Hommage aux bagels, Michel Leclair, 1978. Estampe extraite du livre d’artistes Graff Dinner.

L’artiste ne peut s’empêcher de sourire en évoquant cette période riche et intense de production. Ses sérigraphies en témoignent. Lorsqu’il a été question de réaliser un album – un défi parmi d’autres –  j’ai choisi de sérigraphier une série de photos que j’avais prises pour évoquer la vie nocturne de Montréal, des bars, des tavernes, des danseuses… Je les ai montrées à Michel Tremblay pour qu’il écrive une histoire. Il l’a fait, comme ça.
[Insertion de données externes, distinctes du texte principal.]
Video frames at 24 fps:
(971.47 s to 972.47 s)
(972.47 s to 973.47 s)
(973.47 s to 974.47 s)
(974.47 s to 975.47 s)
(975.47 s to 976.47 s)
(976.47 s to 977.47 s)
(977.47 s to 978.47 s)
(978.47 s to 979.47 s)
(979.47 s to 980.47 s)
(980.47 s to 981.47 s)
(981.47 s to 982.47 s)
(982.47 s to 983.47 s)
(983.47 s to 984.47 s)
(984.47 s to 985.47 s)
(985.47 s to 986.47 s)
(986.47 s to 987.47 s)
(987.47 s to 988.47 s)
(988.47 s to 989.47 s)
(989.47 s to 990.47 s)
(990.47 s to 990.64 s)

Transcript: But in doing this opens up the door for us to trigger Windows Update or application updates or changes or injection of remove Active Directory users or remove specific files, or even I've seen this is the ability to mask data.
L’album s’intitule Chez Fada, c’était le nom d’un bar du boulevard Saint-Laurent.

Au fil des ans, la production de Michel Leclair a évolué. Il a vécu en ville puis à la campagne, chacun des milieux lui  inspirant des thèmes et des médiums de création. Il a travaillé la sérigraphie puis la photo et la peinture. Il a fait des séries, choisi le noir et blanc puis la couleur. L’art est partout pour qui sait observer. Une vitrine est un paysage. Une peinture qui écaille sur un mur de briques m’apparaît comme une oeuvre lorsque je l’isole de son contexte. Regarde ce que j’en ai fait avec The train ou Tableau anonyme. Un jet d’avion dans le ciel devient le prélude d’une série (Angel jet, Double jets) ; la neige sur les toits se module en formes abstraites et réfère à des peintures illustres. En portant attention aux codes de toutes sortes, ses photos sérigraphiées jouent avec les grands courants en art contemporain : automatisme, collage, abstraction géométrique.
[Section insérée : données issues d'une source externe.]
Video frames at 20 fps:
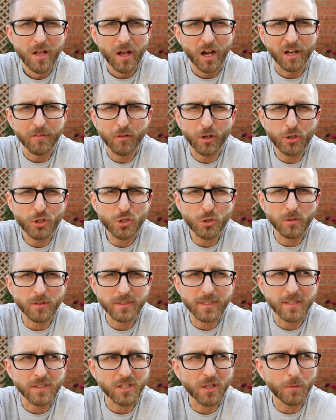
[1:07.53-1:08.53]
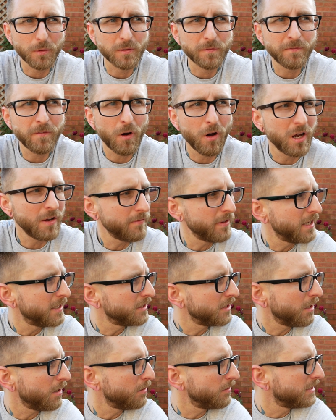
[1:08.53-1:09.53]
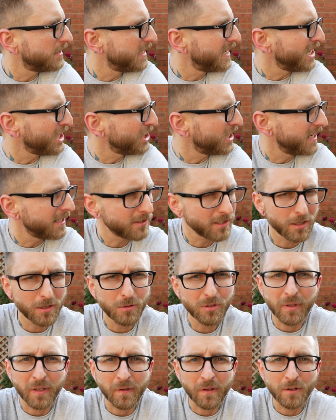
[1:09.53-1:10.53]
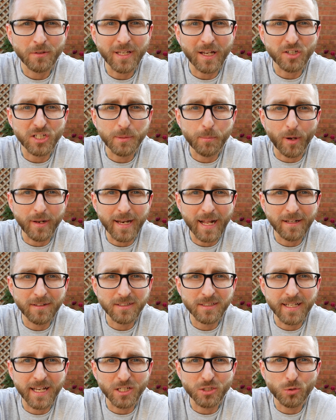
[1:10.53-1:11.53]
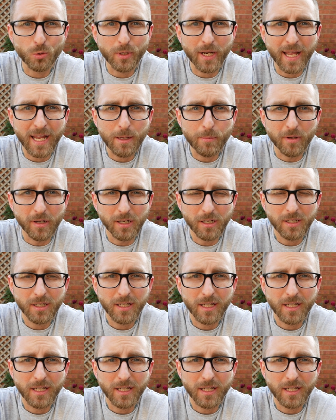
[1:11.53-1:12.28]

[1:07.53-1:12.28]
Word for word: I've known Sean since I was five years old, six years old. He was actually my nan's next door neighbour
Michel Leclair est maître de son art et il aime son métier, si le fait d’être artiste en est un. Il aime les techniques de la gravure, une discipline qu’il a enseignée de nombreuses années. Ce que j’aime de la gravure, c’est la précision technique, la finesse, la sensibilité des gestes, le respect des étapes. Quand on fait de la gravure, il faut adopter le bon rythme pour empêcher les bavures, pour obtenir les effets désirés. Pour moi, c’est l’apprentissage de la vie, les étapes les unes après les autres, calmement, sans stress.

On ne se quitte pas, on se dit aurevoir. Notre relation a, elle aussi, des étapes à franchir. Je vous invite à adopter le bon rythme pour entrer en contact avec la finesse des oeuvres de Michel Leclair et expérimenter sa sensibilité. Il faut prendre son temps.